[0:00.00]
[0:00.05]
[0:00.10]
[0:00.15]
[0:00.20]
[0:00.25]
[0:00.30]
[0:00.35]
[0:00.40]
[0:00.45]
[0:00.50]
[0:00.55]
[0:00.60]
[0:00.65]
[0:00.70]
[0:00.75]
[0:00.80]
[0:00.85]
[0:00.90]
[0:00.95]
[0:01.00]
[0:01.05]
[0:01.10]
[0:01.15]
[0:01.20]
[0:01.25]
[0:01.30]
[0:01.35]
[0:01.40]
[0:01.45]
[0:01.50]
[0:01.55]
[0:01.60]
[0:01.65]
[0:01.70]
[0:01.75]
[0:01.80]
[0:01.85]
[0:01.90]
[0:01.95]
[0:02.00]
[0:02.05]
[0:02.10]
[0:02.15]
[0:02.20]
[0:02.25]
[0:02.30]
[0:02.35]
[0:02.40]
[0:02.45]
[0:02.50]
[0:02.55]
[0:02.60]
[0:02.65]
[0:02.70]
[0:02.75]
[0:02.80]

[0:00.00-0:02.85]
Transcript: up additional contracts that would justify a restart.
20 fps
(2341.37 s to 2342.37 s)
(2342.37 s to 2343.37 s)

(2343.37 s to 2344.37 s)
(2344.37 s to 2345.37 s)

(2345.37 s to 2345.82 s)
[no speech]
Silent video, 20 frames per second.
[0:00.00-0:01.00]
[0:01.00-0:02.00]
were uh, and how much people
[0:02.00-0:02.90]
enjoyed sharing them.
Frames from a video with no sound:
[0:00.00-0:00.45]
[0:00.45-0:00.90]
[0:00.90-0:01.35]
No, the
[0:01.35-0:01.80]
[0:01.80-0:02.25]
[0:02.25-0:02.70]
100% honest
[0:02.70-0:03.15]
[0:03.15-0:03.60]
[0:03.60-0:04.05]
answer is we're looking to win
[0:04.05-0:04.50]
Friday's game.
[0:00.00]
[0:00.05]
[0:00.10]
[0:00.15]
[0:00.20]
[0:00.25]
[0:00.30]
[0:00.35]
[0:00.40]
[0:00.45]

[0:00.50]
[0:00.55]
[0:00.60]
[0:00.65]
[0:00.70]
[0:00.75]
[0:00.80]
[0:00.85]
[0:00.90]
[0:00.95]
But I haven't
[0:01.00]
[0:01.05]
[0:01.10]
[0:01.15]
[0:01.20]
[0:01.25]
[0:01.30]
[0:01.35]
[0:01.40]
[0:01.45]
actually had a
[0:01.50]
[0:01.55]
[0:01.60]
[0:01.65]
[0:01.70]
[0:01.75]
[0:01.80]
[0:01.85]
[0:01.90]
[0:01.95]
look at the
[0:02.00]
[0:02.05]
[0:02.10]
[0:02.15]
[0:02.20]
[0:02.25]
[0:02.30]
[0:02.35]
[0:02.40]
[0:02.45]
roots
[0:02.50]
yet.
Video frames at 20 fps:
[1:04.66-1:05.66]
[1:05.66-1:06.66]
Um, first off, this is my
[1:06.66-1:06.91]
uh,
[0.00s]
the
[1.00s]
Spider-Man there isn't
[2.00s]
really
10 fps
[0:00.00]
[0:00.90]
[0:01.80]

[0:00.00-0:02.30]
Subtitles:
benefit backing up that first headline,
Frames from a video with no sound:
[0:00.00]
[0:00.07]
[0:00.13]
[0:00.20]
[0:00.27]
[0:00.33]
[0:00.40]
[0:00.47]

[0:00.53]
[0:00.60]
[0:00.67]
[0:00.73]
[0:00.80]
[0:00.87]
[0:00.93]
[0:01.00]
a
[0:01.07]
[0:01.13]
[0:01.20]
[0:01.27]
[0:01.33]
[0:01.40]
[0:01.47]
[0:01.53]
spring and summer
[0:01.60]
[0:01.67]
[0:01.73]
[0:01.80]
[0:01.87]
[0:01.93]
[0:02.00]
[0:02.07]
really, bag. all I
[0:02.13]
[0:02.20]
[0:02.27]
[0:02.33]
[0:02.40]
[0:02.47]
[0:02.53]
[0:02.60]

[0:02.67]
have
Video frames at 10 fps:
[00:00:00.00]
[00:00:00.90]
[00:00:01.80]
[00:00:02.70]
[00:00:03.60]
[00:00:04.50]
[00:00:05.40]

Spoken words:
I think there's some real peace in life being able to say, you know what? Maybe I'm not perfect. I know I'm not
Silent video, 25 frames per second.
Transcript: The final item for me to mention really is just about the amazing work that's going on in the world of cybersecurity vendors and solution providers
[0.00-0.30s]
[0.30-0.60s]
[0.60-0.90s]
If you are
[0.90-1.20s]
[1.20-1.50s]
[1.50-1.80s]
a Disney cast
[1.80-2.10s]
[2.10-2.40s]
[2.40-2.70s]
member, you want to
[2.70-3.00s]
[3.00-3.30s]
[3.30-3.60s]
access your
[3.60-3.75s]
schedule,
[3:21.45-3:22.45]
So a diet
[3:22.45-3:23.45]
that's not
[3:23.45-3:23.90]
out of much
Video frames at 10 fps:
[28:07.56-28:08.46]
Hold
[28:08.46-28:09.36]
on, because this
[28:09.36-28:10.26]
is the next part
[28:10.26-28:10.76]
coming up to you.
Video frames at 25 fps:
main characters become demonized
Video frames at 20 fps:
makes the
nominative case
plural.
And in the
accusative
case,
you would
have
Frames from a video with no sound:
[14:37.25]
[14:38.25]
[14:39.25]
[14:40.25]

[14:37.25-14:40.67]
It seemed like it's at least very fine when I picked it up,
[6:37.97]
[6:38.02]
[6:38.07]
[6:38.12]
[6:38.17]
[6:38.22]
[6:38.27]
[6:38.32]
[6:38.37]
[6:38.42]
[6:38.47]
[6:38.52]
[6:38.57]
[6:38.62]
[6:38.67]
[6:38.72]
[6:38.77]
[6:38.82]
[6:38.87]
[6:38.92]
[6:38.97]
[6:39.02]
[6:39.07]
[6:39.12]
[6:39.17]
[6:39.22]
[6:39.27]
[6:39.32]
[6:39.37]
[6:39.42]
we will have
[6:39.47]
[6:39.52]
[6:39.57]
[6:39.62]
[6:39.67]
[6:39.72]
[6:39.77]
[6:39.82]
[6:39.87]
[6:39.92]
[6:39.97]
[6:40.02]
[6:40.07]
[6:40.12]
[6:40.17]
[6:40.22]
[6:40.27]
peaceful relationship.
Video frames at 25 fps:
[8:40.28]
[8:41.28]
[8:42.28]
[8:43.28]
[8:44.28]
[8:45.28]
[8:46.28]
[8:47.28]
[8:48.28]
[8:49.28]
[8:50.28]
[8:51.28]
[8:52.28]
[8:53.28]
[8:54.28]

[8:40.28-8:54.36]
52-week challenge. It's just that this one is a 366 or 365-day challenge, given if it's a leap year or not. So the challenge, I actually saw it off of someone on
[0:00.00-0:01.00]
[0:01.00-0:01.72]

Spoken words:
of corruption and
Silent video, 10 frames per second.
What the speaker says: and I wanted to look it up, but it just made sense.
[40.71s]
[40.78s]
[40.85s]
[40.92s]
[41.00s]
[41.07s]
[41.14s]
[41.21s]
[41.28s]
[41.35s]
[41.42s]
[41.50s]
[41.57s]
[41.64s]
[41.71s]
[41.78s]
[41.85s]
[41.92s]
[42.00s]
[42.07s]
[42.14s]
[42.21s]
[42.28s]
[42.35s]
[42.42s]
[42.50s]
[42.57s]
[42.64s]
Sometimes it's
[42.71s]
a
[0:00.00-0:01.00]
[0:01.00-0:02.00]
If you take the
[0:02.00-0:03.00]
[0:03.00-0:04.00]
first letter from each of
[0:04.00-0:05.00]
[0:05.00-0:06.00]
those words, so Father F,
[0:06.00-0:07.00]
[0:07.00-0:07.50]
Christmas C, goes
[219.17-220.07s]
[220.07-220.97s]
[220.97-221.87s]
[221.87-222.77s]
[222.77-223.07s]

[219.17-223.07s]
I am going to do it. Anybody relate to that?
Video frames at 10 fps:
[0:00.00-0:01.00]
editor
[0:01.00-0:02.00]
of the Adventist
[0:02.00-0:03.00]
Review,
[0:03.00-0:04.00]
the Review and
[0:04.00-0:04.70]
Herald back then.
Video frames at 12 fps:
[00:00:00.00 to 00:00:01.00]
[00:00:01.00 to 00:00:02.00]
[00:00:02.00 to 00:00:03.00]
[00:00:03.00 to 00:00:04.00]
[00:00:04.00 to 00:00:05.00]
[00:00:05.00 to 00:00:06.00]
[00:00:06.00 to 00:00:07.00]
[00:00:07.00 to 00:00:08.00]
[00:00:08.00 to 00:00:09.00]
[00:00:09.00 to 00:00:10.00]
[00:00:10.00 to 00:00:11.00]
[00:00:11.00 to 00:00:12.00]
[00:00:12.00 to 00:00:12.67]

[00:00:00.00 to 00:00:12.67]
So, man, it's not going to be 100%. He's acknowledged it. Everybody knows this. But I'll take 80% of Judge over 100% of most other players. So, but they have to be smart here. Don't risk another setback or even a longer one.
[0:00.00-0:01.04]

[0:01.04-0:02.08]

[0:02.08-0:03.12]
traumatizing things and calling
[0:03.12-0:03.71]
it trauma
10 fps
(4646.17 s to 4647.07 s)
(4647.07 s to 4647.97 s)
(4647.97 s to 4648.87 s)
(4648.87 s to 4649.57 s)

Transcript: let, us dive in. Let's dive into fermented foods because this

────────────────────

Directions >>
For each line of the entries that contains the word "Silent", make a copy.

Expected answer >>
Silent video, 20 frames per second.
Silent video, 25 frames per second.
Silent video, 10 frames per second.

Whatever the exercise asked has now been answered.